[Dealing in Democracy grasps at, wrestles with, questions, critiques, and explores mere tinges of the brittle and broken bones of American politics through my admittedly biased eyes and offers me an outlet through which to fumigate the horrors both presently presenting and ever-present.]
Throughout this agonizingly long and malicious election cycle, and now especially post-election, I keep hearing about the failure of progressive policy—how the great social experiment in liberal ideals like equal opportunity, multiculturalism, environmental responsibility, and social justice have been rejected by the majority, even if the alternative is to burn the system to the ground.

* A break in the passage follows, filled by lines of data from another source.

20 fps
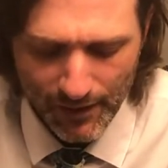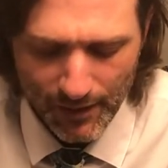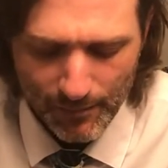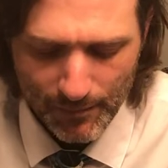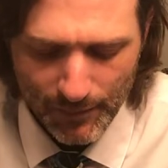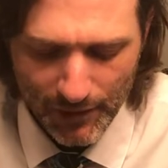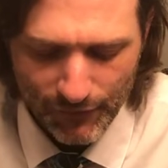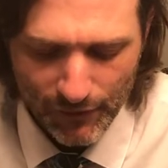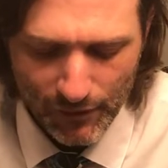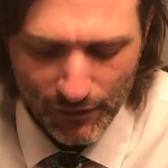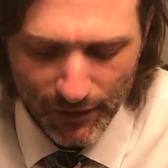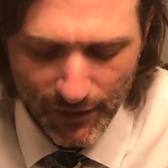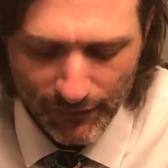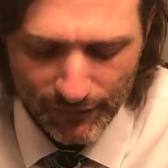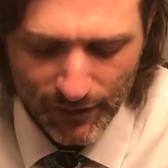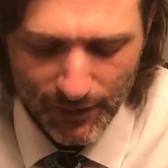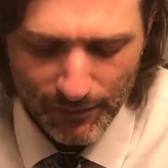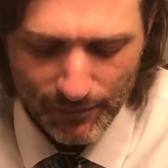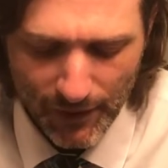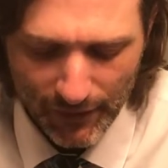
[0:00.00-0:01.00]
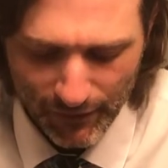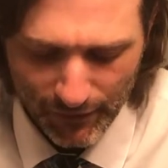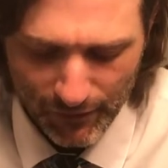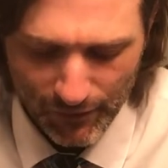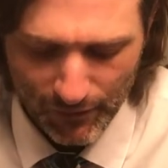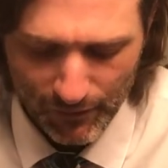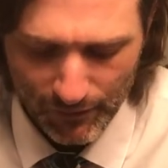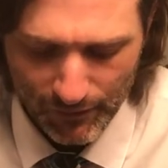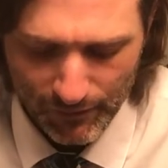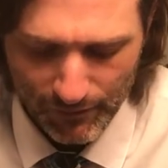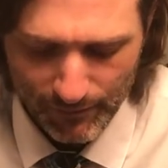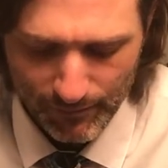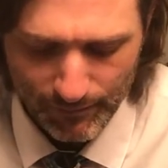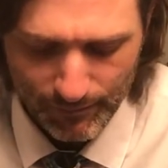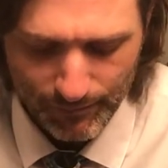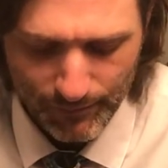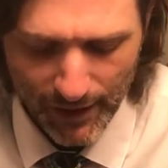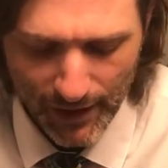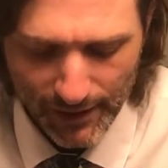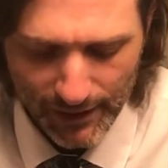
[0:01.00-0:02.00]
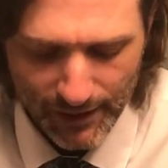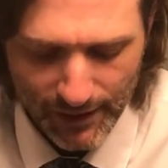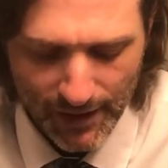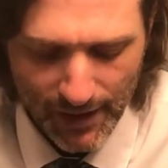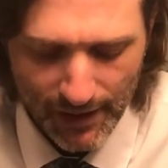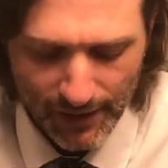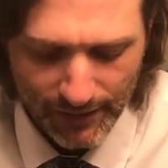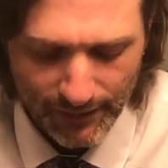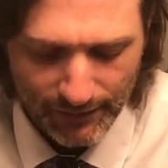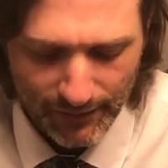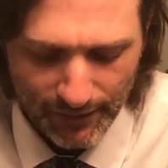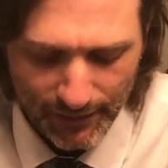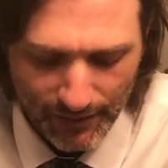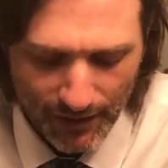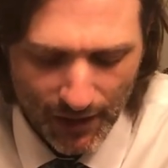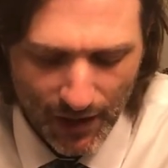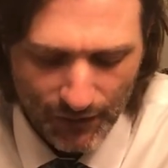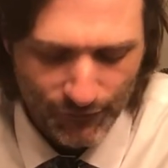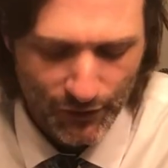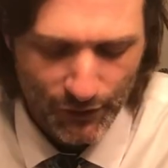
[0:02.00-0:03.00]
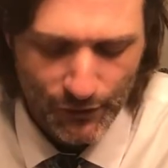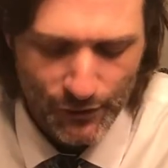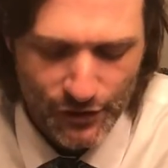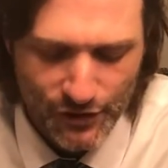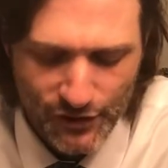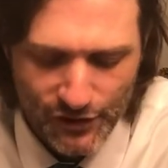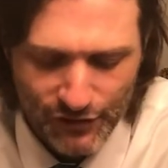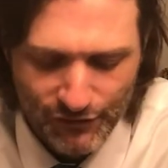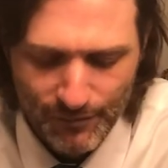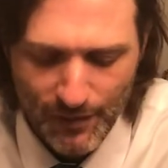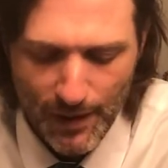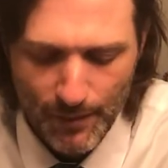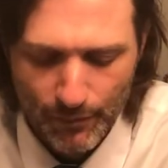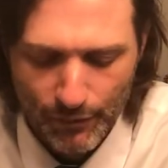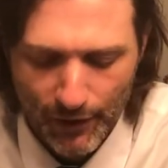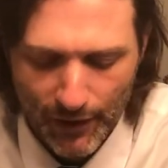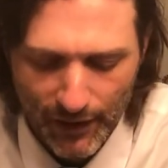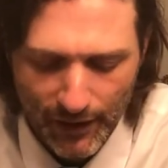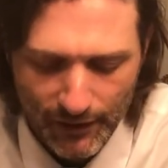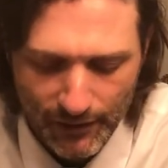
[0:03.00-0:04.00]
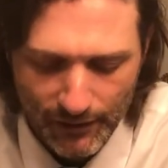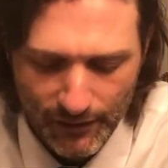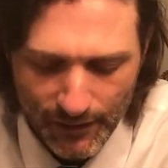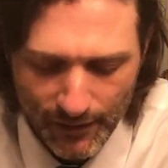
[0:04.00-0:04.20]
But if you lifted my skull, by God, in the convolutions of my brain,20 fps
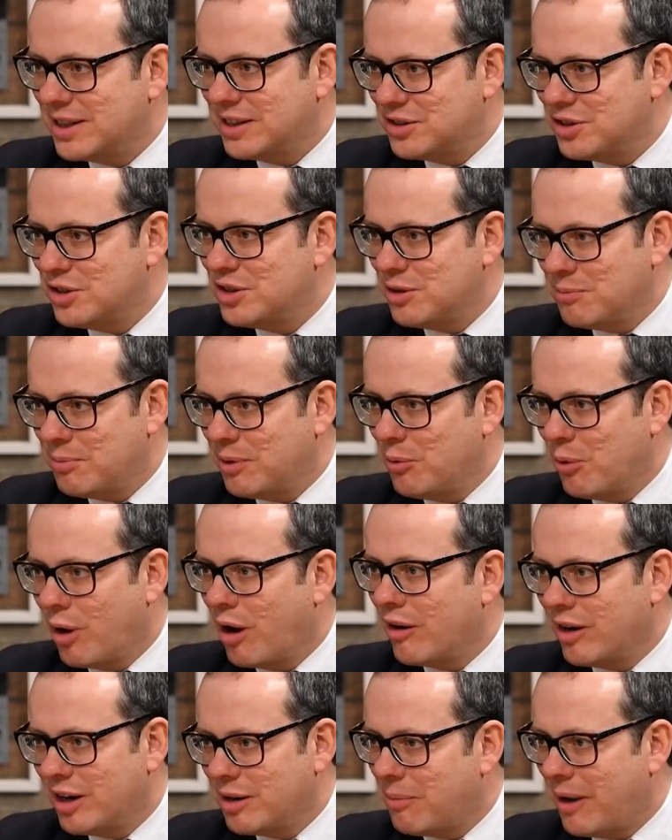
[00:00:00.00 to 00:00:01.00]
should you be
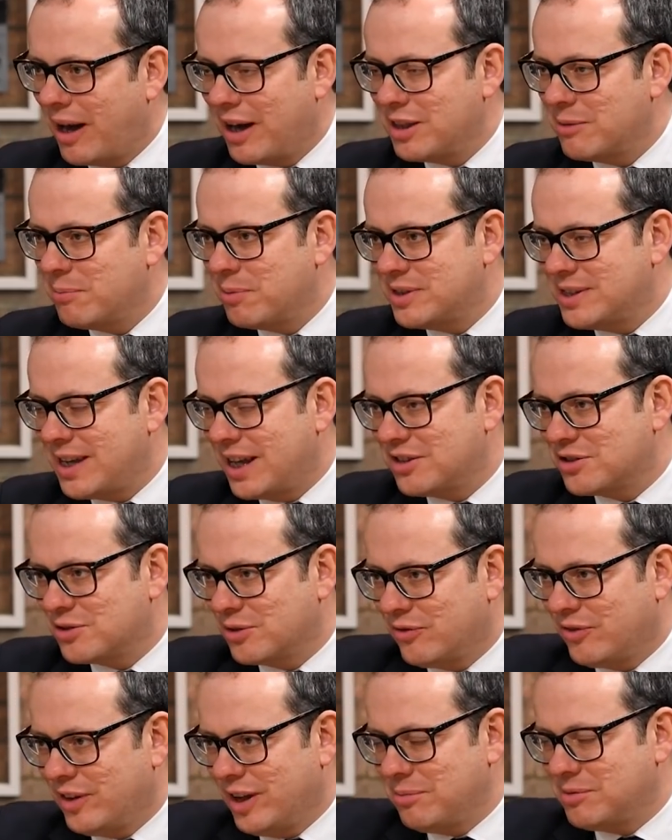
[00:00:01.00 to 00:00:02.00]
worried about the potential
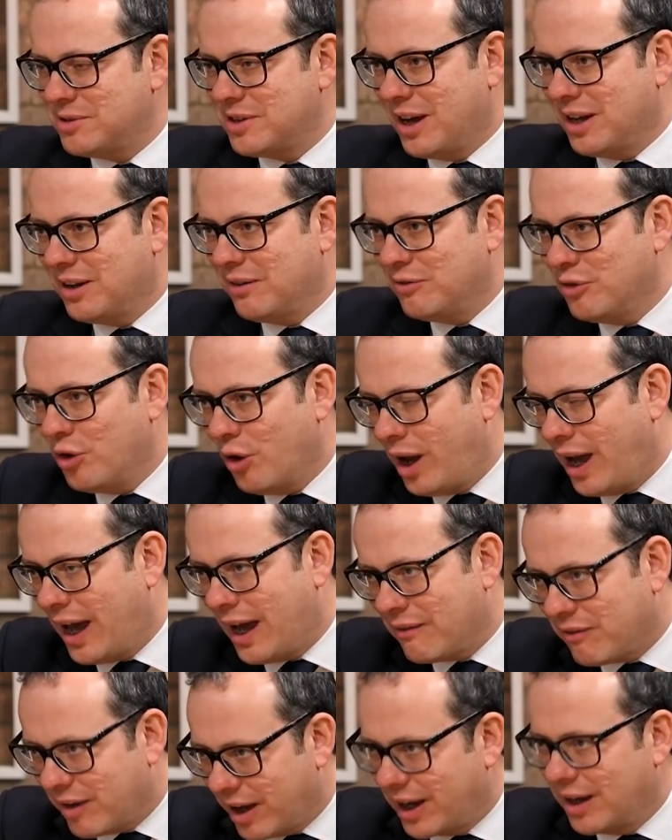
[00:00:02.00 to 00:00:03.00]
flip side of not
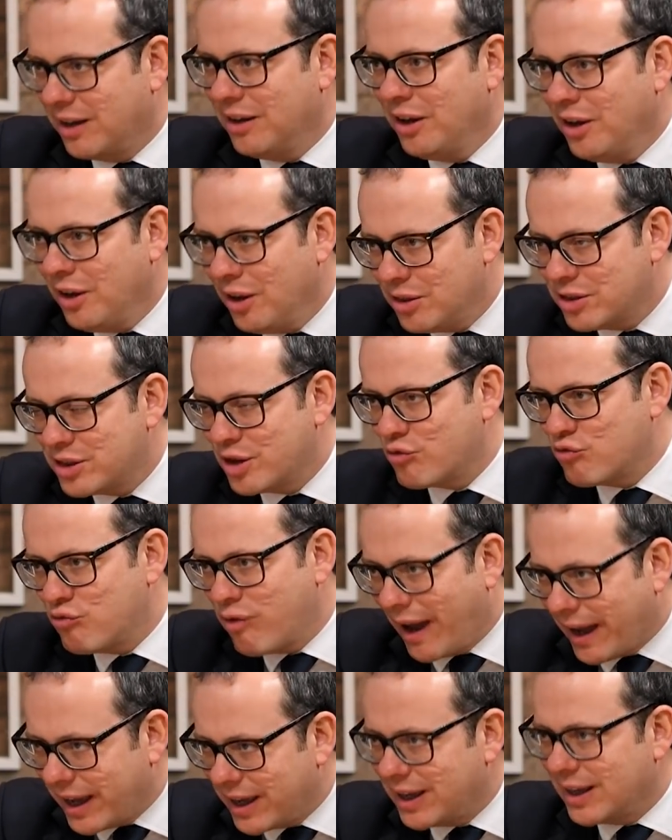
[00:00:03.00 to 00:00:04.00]
having the
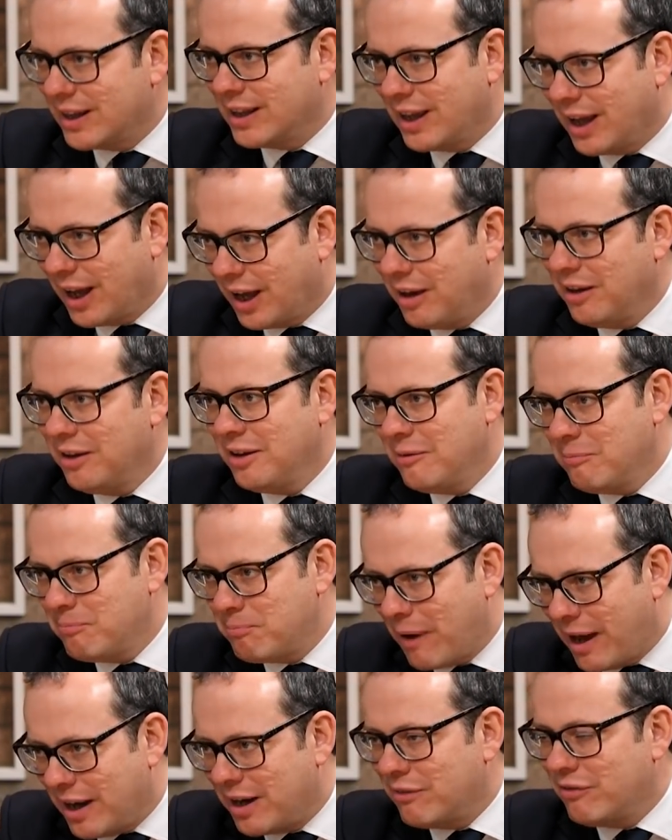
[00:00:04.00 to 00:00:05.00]
regular
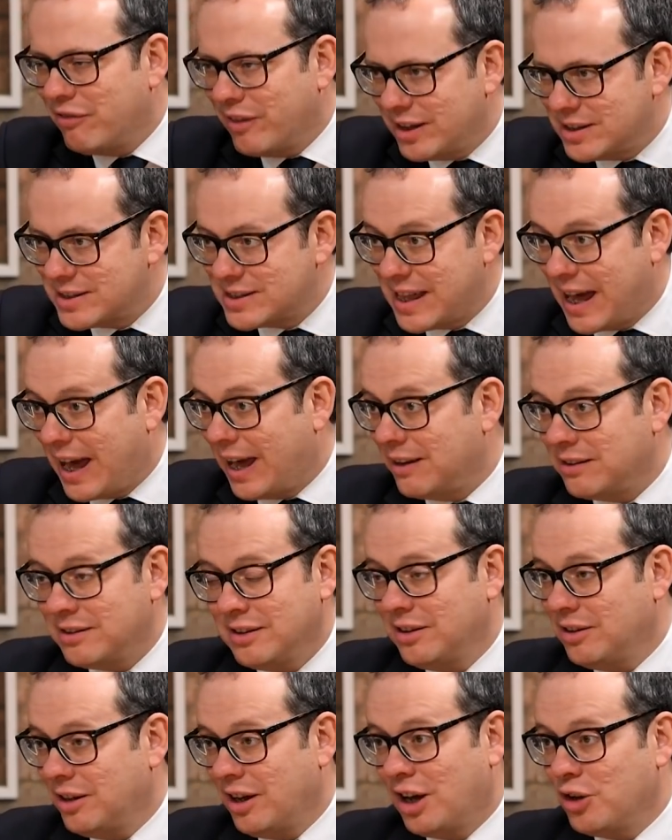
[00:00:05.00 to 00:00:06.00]
benefits that
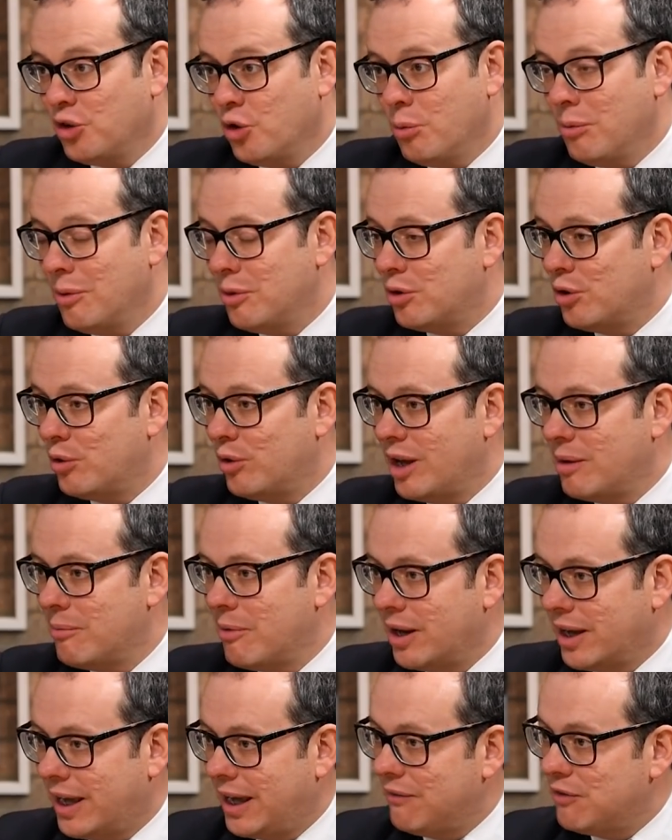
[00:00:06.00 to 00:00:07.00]
a normal career
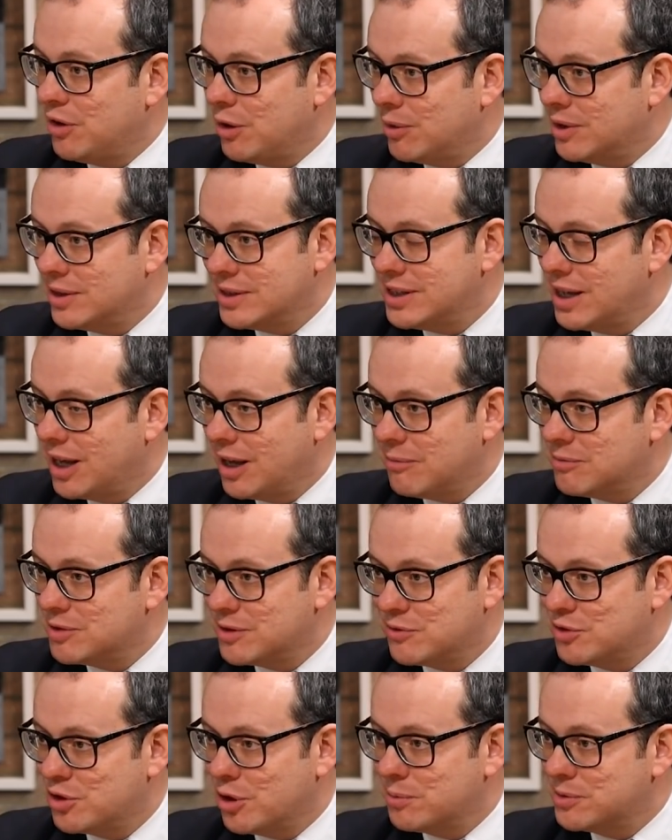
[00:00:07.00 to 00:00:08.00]
might give you in terms
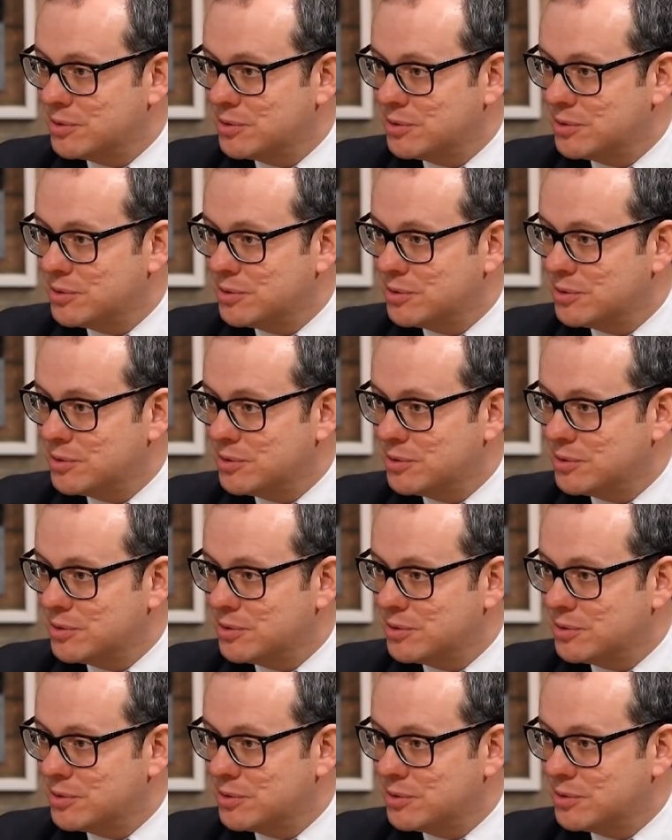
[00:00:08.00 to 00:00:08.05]
of job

Aside from the incorrect presumption of majority, as Clinton did indeed win the popular vote (as did Democrats for the Senate, though gerrymandering makes notions of popular will an impolite topic of conversation), I would argue that it is not the policies of progressivism that have failed, but the people appointed to enact and enforce those policies. To quote a celestially homicidal computer, "It can only be attributable to human error."
In cases of regulation or environmental reform, people often experience government as an invading force that confronts their livelihood and says: you cannot do this or, conversely, this is what you must do.
For instance, say you are the business owner of a foundry, or a furniture studio, or a glassworks, or any matter of company that has to burn something. Environmental regulations demand certain protections of air quality which require you to alter your burning process, either by limiting/banning certain chemicals or insisting on particular types of filtration for the venting of burning fumes, as in a smokestack.
In all likelihood, this business owner receives official government documents demanding compliance and/or an overworked regulator to inspect the business, make findings, and issue demands. The business owner is treated as part of a cog in a wheel of commerce instead of as a human being whose business may not be able to sustain the costs of retrofitting, whose product may suffer due to chemical bans, whose passion and livelihood are threatened by the bureaucracy inherent in policy.
The act of attempting to forge environmental protection is turned from a force for positive change to a victimizing agency of a citizen's perceived right to earn a living, thus making an enemy of the policy instead of the politics.
It is the smokestack that needs to change, yet the system treats the human being as the smokestack instead of engaging on a human level to make the best smokestack for all involved. The business owner is given no options, no outreach, and so reacts with resentment to interference.
Yet the system itself is comprised of human beings, as human as the owners of business, as the builders of smokestacks. Why, then, cannot the government give agency to businesses by entering with them into conversation? Into process? Instead of demanding compliance, we must offer options and assistance.
Of course I am not suggesting that government subsidize every altered smokestack or chemical formula or ventilation system or waste disposal site for every company or building or individual or utility whose methods of sustainability and safety must realign with the realities of environmental urgency.
I am suggesting that the actual enactment of regulation take the human perspective. I am suggesting that, instead of issuing demands that indeed make some business owners feel they are hostage to government edicts, government representatives should introduce themselves to owners or operators of said smokestacks as one person to another. These representatives can then explain the reasoning behind and for the regulation in question, what the current state of the smokestack implies, what changes are needed to make it a better smokestack, and the options the owner has into making that smokestack a reality.
This is how you empower citizens with information, partner with them for achievable change, and work together toward mutually beneficial ends. It sounds almost infantile. It sounds like common sense and decency. Why, then, is it so difficult to accomplish?
For one, some people in power feel that their power entitles them to treat everyone else as unempowered, and so systems of suspicion and distrust fester and spread until they are so malignantly pervasive that neither side can comprehend the other (witness: election 2016). This is how you treat a populace in whose future you are unconcerned.
Second, regulatory bodies are notoriously—even dangerously—underfunded and understaffed, and they often lack the authority to enforce violations in any meaningful way, especially for companies with pockets deep enough to pay the often-pitiable fines levied against violators, the Deepwater Horizon disaster and resulting BP oil spill being an excellent (and horrific) example.
I know this is all very dull and tedious, and if you've actually read thus far, I commend you, but the day-to-day of law, of policy and governance, and often of everyday life is tedium itself. That doesn't make them less important, just less sexy, less algorithmically friendly. I'm also aware that this type of governance is now far less likely than ever with the parade of peckerhead pricks who have propelled themselves to power via toxic resentment of dehumanizing bureaucracy.
But, as I said before, that bureaucracy is still comprised of humans who have the choice to behave, to interact, to invest our future with compassion, not beat it into shape with a cudgel. We, too, have the choice to be heard, to demand better treatment, to make our needs and desires known.
Now that power rests in the hands of those who feel more entitled to absolute domination and ideological enforcement than perhaps ever in our nation's history, we are the ones who must insist on the recognition and realization of our humanity, and persist in that insistence, as never before.